The modern version of the super-action-hero can be traced to Jerry Siegel in the early 1930s, who, along with illustrator Joe Shuster, developed many different characters for comic books and strips for newspapers including Superman.  But Siegel’s first version of Superman was a total failure, because he made him ‘flawed’, someone that would use his extraordinary powers for personal gain and was something of a bully. The first version was also bald.  After many makeovers, changes to the backstory, and noting that ‘bad’ guys don’t sell newspapers very well, (his Superman stories were rejected by publishers for years) he finally settled on the version we have today: a nearly invincible man, handsome, incorruptible, honest to the core, who stands for justice, and who is a champion of the downtrodden.

 Siegel didn’t invent the notion of an extraordinary fictional human or the idea of heroes in general or science fiction. Science fiction writing had been around for some time. He didn’t create the word ‘superman’. The general public had used the term for years to talk about any man that had unusually high ability in any area. He wasn’t even the first to use it in science fiction stories.  But what he did do was create a template for what would become the modern action hero.

Why are modern action heroes big business? They are fiction, they don’t exist in reality, and they are creative constructs of human imagination. In general they have no relationship to how the world of humans or the Universe actually works. And yet people flock to theaters to see their imaginative exploits, e.g. correcting wrongs, standing against tyranny, and saving the world.

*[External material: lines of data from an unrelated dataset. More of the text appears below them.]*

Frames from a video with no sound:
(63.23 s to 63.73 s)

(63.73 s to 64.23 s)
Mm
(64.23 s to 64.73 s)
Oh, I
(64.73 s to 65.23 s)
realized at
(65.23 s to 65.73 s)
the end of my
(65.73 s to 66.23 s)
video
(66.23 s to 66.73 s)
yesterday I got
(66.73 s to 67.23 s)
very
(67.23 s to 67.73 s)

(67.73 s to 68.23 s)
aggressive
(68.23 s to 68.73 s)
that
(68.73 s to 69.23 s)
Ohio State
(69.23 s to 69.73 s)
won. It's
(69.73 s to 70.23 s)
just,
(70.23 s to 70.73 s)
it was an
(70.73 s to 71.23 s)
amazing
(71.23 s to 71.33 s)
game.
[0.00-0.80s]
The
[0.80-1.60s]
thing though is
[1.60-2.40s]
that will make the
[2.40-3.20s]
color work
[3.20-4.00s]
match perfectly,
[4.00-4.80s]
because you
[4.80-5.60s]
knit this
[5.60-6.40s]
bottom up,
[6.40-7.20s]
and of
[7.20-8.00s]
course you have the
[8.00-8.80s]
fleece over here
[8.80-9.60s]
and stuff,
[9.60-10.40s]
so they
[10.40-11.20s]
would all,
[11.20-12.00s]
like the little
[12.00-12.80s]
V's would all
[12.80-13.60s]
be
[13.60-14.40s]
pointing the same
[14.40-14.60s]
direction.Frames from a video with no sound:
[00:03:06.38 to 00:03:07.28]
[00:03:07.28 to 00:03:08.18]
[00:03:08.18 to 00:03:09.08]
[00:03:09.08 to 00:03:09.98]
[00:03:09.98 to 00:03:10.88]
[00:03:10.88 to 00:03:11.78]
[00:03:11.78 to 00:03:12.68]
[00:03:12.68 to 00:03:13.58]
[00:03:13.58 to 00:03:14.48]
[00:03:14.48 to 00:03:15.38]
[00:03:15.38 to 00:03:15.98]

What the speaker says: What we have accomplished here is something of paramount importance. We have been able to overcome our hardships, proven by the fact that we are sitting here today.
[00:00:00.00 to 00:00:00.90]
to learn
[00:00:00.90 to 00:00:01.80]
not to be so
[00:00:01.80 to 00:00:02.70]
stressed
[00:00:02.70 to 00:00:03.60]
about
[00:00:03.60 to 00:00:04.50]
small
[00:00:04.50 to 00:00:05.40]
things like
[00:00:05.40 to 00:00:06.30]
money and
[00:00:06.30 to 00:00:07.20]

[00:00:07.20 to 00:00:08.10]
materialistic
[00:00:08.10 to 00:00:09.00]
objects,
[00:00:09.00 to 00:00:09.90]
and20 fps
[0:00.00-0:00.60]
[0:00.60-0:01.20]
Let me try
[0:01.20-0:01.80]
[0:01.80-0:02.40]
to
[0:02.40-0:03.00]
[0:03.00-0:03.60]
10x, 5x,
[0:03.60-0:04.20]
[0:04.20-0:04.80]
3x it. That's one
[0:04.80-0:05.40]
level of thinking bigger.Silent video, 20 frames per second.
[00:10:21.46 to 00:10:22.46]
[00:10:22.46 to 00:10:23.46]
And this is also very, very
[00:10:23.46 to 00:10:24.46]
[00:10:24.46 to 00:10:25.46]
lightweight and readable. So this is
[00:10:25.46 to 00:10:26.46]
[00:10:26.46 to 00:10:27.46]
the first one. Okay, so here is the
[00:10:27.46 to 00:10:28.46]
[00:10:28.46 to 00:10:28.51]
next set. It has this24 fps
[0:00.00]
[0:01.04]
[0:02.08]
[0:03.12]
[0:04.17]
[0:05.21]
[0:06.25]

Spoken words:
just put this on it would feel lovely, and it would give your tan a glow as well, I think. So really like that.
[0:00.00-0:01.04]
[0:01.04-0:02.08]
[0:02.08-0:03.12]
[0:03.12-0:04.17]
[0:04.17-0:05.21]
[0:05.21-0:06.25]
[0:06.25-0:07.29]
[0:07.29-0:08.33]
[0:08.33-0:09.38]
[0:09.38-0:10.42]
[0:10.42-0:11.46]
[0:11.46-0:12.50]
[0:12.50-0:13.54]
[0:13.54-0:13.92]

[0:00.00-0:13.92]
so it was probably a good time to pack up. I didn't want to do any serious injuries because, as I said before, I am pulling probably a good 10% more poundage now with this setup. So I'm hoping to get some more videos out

One could argue that the modern superhero is today’s version of ancient myths with just a few differences.  Nearly every creation story from human cultures for all of recorded history and probably well before had some version of a super hero. They set in place rules of conduct, they had superpowers to control the forces of Nature, they provided explanations for creation, and they could intervene in individual human affairs in ‘supernatural’ ways by bypassing Natural laws, thereby directing and altering human destiny.  They drew a sense of awe and devotion just as imaginative super heroes do today and for a large swath of the population.

On one level people are attracted to super heroes because they can do what ordinary people cannot. Through imagination, a person can sit safely in a theater chair and transform him or herself into that imaginary figure and story on the screen. Without any danger we can save the children in the school bus from crashing over the bridge, or take out a squadron of the ‘bad guys’, or make the entire earth spin in the opposite direction. We can stand against the forces of greed and injustice. We can save the damsel in distress. And we can do it all despite bombs and lasers and fistfights with equally endowed bad guys without getting a single scratch. There are armchair quarterbacks and there are armchair heroes.

Siegel’s first version of superman didn’t sell because it was too realistic. How many people would not use special powers of an indestructible nature to their own advantage? Use them to gain great power. Use them to force on others their own version of accepted conduct. Use them to gain great control. On a human level we do this as a matter of living, using innate abilities and talents to our own advantage.

Heroes and messiahs do not have superpowers. They do not possess any abilities or talents that billions of other people don’t have.  They are or at least could be you or me. They don’t wear gaudy costumes or hide their identity.  But like Siegel’s ultimate creation, they do stand up for what nearly everyone can agree are the best ideals of humanity: justice, courage, compassion, honesty, integrity, sacrifice.

But Siegel’s ultimate version of Superman is flawed because he has no flaws. It would be easy to do all those wondrous and death-defying things, for good or ill, without worrying about physical harm. It would be easy to smother an exploding bomb in your cape if you knew it wouldn’t hurt you. It doesn’t take courage to do that. But a true hero is a flawed real person thrust into a situation that requires an extraordinary physical and/or mental effort, a situation often fraught with danger, but forges ahead because he or she believes in the best ideals of humanity.